Iannaccone Martina, Titta Federica, Serretiello Enrica, De Vivo Giulia, Martin Antonio, Gentile Vittorio
Department of Biochemistry, Biophysics and General Pathology, Second University of Naples, via Costantinopoli 16, 80138 Naples, Italy.
Recent Pat CNS Drug Discov. 2013 Dec;8(3):235-42. doi: 10.2174/1574889808666131128105630.
Transglutaminases are ubiquitous enzymes which catalyze post-translational modifications of proteins. The main activity of these enzymes is the cross-linking of glutaminyl residues of a protein/peptide substrate to lysyl residues of a protein/peptide co-substrate. In addition to lysyl residues, other second nucleophilic co-substrates may include monoamines or polyamines (to form mono- or bi-substituted /crosslinked adducts) or -OH groups (to form ester linkages). In absence of co-substrates, the nucleophile may be water, resulting in the net deamidation of the glutaminyl residue. Transglutaminase activity has been suggested to be involved in molecular mechanisms responsible for both physiological or pathological processes. For example, neurodegenerative diseases, such as Alzheimer's Disease, Parkinson's Disease, supranuclear palsy, Huntington's Disease and other polyglutamine diseases, are characterized in part by aberrant cerebral transglutaminase activity and by increased cross-linked proteins in affected brains. This review focuses on the possible molecular mechanisms responsible for such diseases and on the possible therapeutic effects of selective transglutaminase inhibitors for patients with diseases characterized by aberrant transglutaminase activity. The article presents some promising patents on the transglutaminase activity.

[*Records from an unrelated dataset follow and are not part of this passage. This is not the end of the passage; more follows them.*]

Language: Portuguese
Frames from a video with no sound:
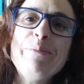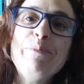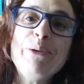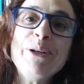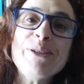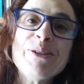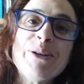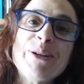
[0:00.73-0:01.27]

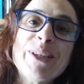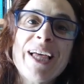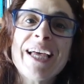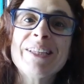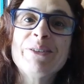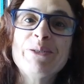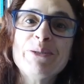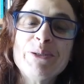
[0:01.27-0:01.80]
Pois
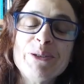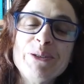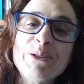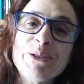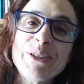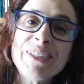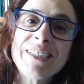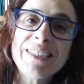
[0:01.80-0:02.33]
olá a
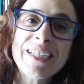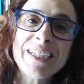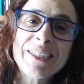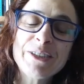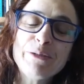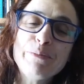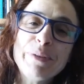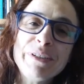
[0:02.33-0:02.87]
todos e
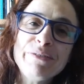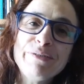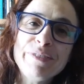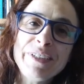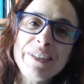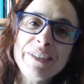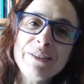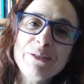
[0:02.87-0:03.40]
sejam
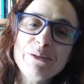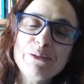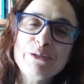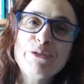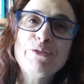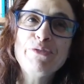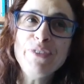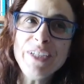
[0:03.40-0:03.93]

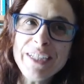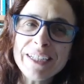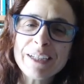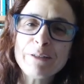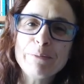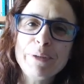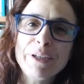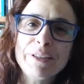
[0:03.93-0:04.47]
bem-vindos
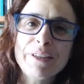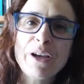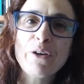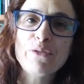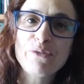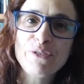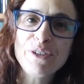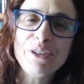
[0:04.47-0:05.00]
finalmente
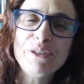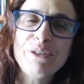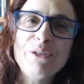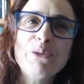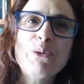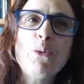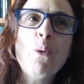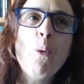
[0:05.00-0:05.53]
ao
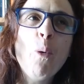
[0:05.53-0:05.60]
vídeo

转谷氨酰胺酶是一类广泛存在的酶,可催化蛋白质的翻译后修饰。这些酶的主要活性是将蛋白质/肽底物的谷氨酰胺残基与蛋白质/肽共底物的赖氨酸残基交联。除赖氨酸残基外,其他第二亲核共底物可能包括单胺或多胺(形成单取代或双取代/交联加合物)或-OH基团(形成酯键)。在没有共底物的情况下,亲核试剂可能是水,导致谷氨酰胺残基的净脱酰胺作用。转谷氨酰胺酶活性被认为参与了生理或病理过程的分子机制。例如,神经退行性疾病,如阿尔茨海默病、帕金森病、核上性麻痹、亨廷顿病和其他多聚谷氨酰胺疾病,部分特征是大脑中转谷氨酰胺酶活性异常以及受影响大脑中交联蛋白增加。本综述重点关注此类疾病可能的分子机制以及选择性转谷氨酰胺酶抑制剂对转谷氨酰胺酶活性异常疾病患者可能的治疗效果。本文介绍了一些关于转谷氨酰胺酶活性的有前景的专利。